1. Last time you were interviewed for Snapshot you spoke to Alisa regarding your then future work, The Falcon Throne, first in the Tarnished Crown series – and now it’s due out August 26th! (Australian release date, September for UK and USA). Could you tell us a little about the first book, and your current plans for the rest of the series?
The Tarnished Crown series is an epic historical fantasy saga which deals with the price of power. As my wonderful editor put it for the first book’s tag line: Every crown is tarnished by the blood of ambition.
Book 1, The Falcon Throne, is about three struggling dynasties sharing a common past. In the duchy of Harcia, Aimery frets over what will become of his land and his people when he dies and his heir, Balfre, is made duke. His lack of trust in his older son is the catalyst for events that are destined to change his duchy – and the known world – for ever. To Harcia’s south, beyond the buffering stretch of land known as the Marches, lies the duchy of Clemen. Its duke, Harald, is not loved. Desperate to end his tyranny, his barons seek to overthrow him and place his bastard cousin Roric on the throne – and in doing so set Clemen on a dark path. And across the narrow Moat, in the Principality of Cassinia, the widowed duchess of Ardenn fights to protect the rights of her daughter, Catrain, who should follow in her father’s footsteps and rule their duchy like any son born. But the alliances she’s made in order to see that done will have lasting repercussions for every nation within her reach.
And so the opening gambits of the greater game are played …
Right now I’m doing the detailed story breakdown of book 2, and into part of book 3. I can’t, and don’t even try, to see too far ahead with any detail because the story tends to build organically and I don’t like to pre-empt the process. I do know the overall story direction, and the fates of most of the main characters, and I have snatches of clarity regarding upcoming events. My aim is to surprise, horrify and delight readers with this story – and maybe, hopefully, show that it’s not only men who can write the big politics and war sagas.
2. Are there any plot ideas you still have for previous books that you wish you could have explored, or hope to explore sometime in the future?

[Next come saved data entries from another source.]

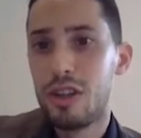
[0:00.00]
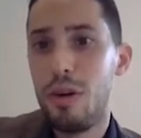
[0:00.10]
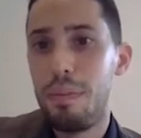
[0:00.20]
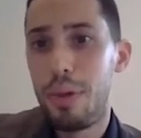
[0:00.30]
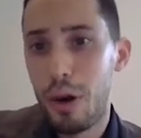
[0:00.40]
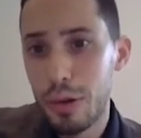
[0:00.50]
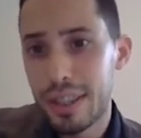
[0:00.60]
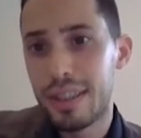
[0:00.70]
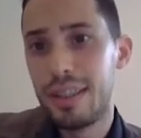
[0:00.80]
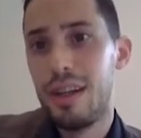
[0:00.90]

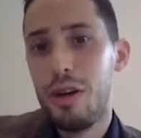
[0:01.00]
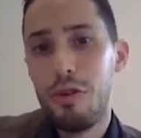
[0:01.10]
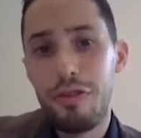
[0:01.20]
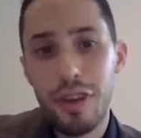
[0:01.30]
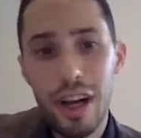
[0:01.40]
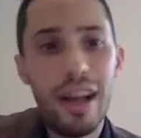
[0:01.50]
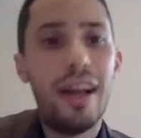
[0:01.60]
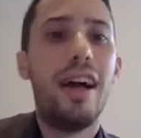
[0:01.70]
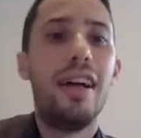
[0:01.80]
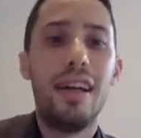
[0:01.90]
composed with a
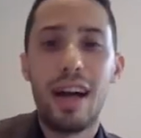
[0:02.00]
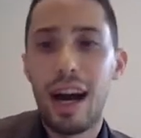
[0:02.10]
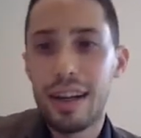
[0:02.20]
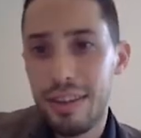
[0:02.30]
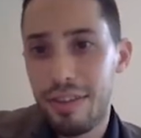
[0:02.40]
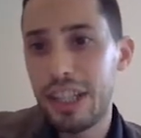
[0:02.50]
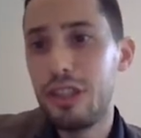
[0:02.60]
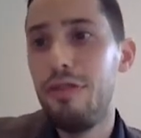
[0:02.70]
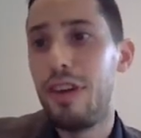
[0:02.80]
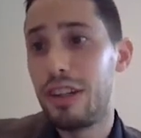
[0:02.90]

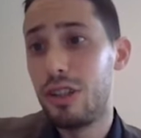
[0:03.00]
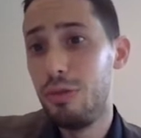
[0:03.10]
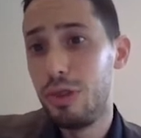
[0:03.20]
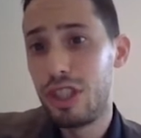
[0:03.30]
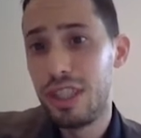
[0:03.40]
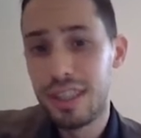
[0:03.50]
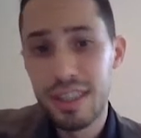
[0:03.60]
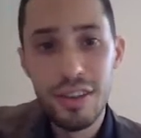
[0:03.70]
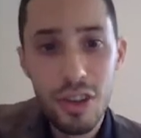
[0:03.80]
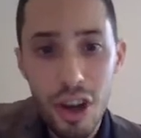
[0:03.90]
activation function, which is
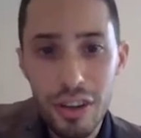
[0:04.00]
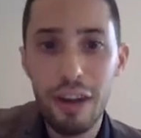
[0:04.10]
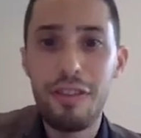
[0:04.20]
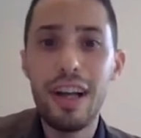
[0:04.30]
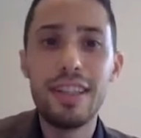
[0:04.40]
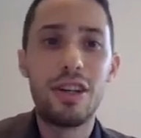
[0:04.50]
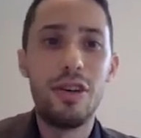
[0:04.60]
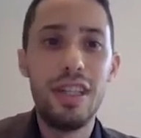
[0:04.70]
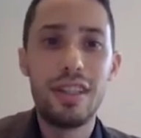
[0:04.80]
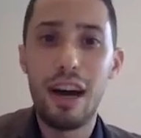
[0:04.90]
non-affine. So
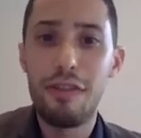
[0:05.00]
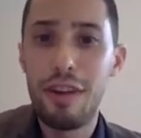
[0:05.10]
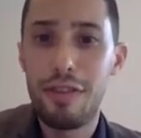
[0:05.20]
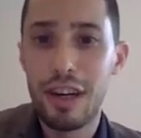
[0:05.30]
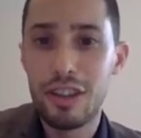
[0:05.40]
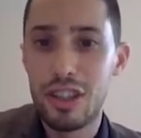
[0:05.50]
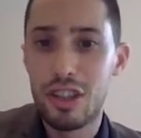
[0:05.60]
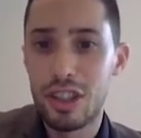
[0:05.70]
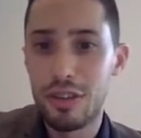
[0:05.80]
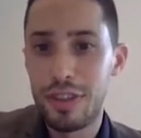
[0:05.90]
here the affine function is
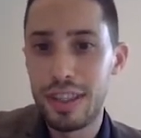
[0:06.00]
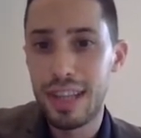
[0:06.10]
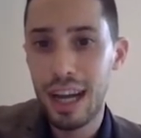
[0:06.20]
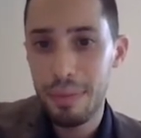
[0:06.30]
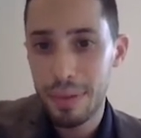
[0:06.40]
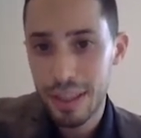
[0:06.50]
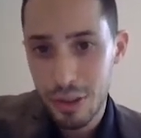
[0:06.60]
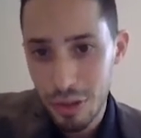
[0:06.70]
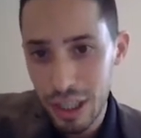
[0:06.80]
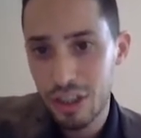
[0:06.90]
just of this type.
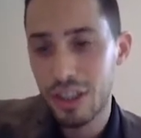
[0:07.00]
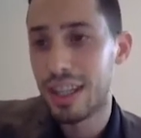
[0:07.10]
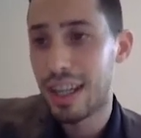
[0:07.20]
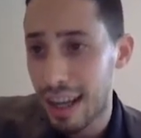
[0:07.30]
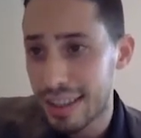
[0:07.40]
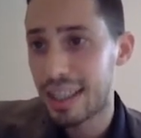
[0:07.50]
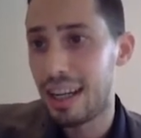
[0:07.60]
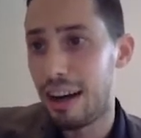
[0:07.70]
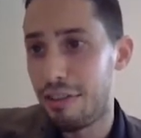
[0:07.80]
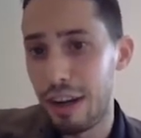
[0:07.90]
It's really just a
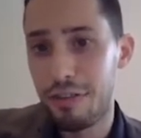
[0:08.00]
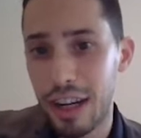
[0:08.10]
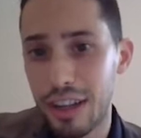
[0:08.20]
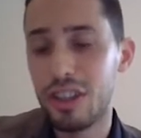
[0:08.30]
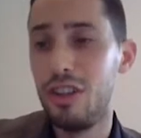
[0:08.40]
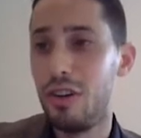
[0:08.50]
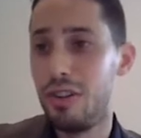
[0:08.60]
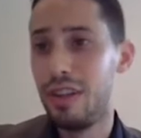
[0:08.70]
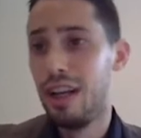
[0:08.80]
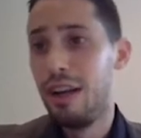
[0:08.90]
classical affine function
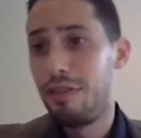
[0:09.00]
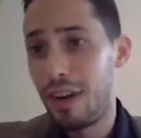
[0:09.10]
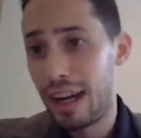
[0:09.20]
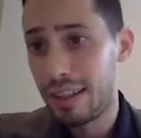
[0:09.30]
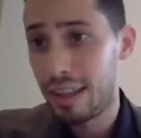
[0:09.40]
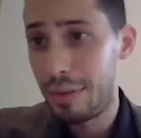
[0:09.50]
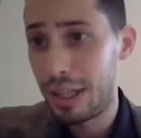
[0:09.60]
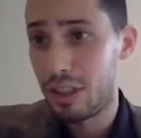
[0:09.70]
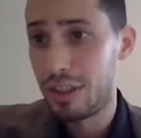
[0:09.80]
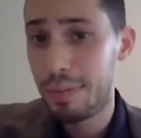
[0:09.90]
on finite
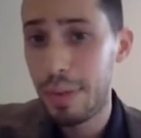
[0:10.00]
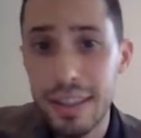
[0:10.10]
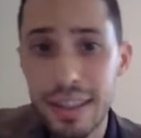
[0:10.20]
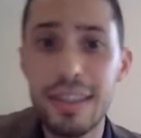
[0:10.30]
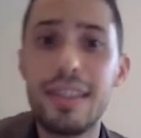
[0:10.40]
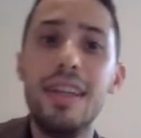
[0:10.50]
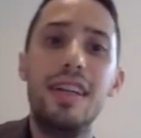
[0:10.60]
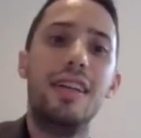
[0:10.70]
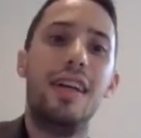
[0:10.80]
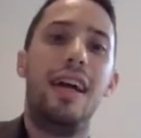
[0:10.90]
dimensional spaces.
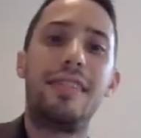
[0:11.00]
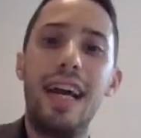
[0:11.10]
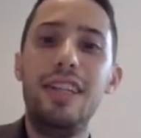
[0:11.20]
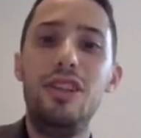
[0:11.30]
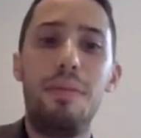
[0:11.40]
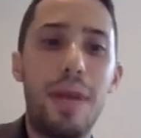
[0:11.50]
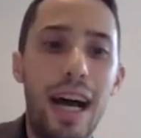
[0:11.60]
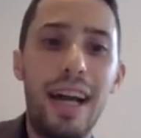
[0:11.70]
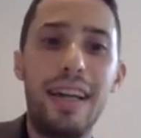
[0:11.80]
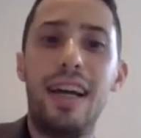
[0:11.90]
And then you
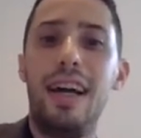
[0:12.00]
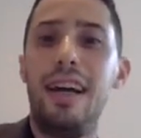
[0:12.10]
apply,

Actually, no. Like most writers, I have themes that I’m instinctively attracted to so my hope is that I can continue to explore them, untangle them, in new and interesting ways that mean I can avoid repeating myself – or just rehashing work by other writers. It’s actually quite tricky, since the more you write the more you run the risk of doing just that. But my fingers are crossed that it’s so far, so good!
3. Are you already thinking of your next series, or perhaps for short stories to release alongside your current series?
Not so much thinking of the next series — it remains to be seen if I’ll survive writing this one! — but certainly, I have an idea for something I’d like to tackle when Tarnished Crown is done. It’s something I’ve been playing around with in the back of my head for a couple of years, but Tarnished Crown took precedence. Then of course there’s the Rogue Agent series, which has had to tread water a bit. I have at least one more adventure with Gerald and co. to write — soon, I hope. I really miss those guys.
4. What Australian works have you loved recently?
Tragically, my reading for the last long while has been almost exclusively of the research variety — medieval biographies and warfare and European history. However, I did read Glenda Larke’s new fantasy, The Lascar’s Dagger, and as always was impressed. I know it sounds cheesy because not only is Glenda a friend, she’s a fellow Orbit author, but nevertheless it’s true. I really enjoyed the book and I’m looking forward to finding out how the rest of the story unfolds. Glenda has no competition when it comes to world-building. I’ve learned so much about creating evocative, otherworldly environments from reading her work. Lascar’s Dagger is a distinctly individual, unique tale that takes fairly obscure elements of our world history and fashions them into a rousing fantasy adventure.
5. Have recent changes in the publishing industry influenced the way you work? What do you think you will be publishing/writing/reading in five years from now?
Really, no. Because I have zero control over any of that. I have a contract with Orbit, I’m writing the books covered by the contract to the very best of my ability, and that’s all I can think about. Once the contract is concluded, then I’ll see where we’re up to in the world of publishing. Maybe then I’ll change the way I do business. I don’t know. What I do know is that there’s every chance I’ll still be writing this series 5 years from now! It’s a huge undertaking, they’re big and complicated books, and I can’t rush them. So looking ahead for me is just a distraction. Fretting over business decisions I can’t affect is also a distraction, and emotionally counterproductive. It’s frustrating sometimes, for sure, and with the industry in such a state of flux it’s easy to get the wobblies. But all that does is knock me off course with the books I’m writing now, so I have to discipline myself to stay focused.
As for what I’ll be reading — well, I’m pretty sure I’ll still be reading the history books, but aside from that? New books by my favourite authors, I hope, and hopefully books by new writers who are destined to join my list of favourites. The only thing I am sure of is that I will be reading something. Because stories will never die.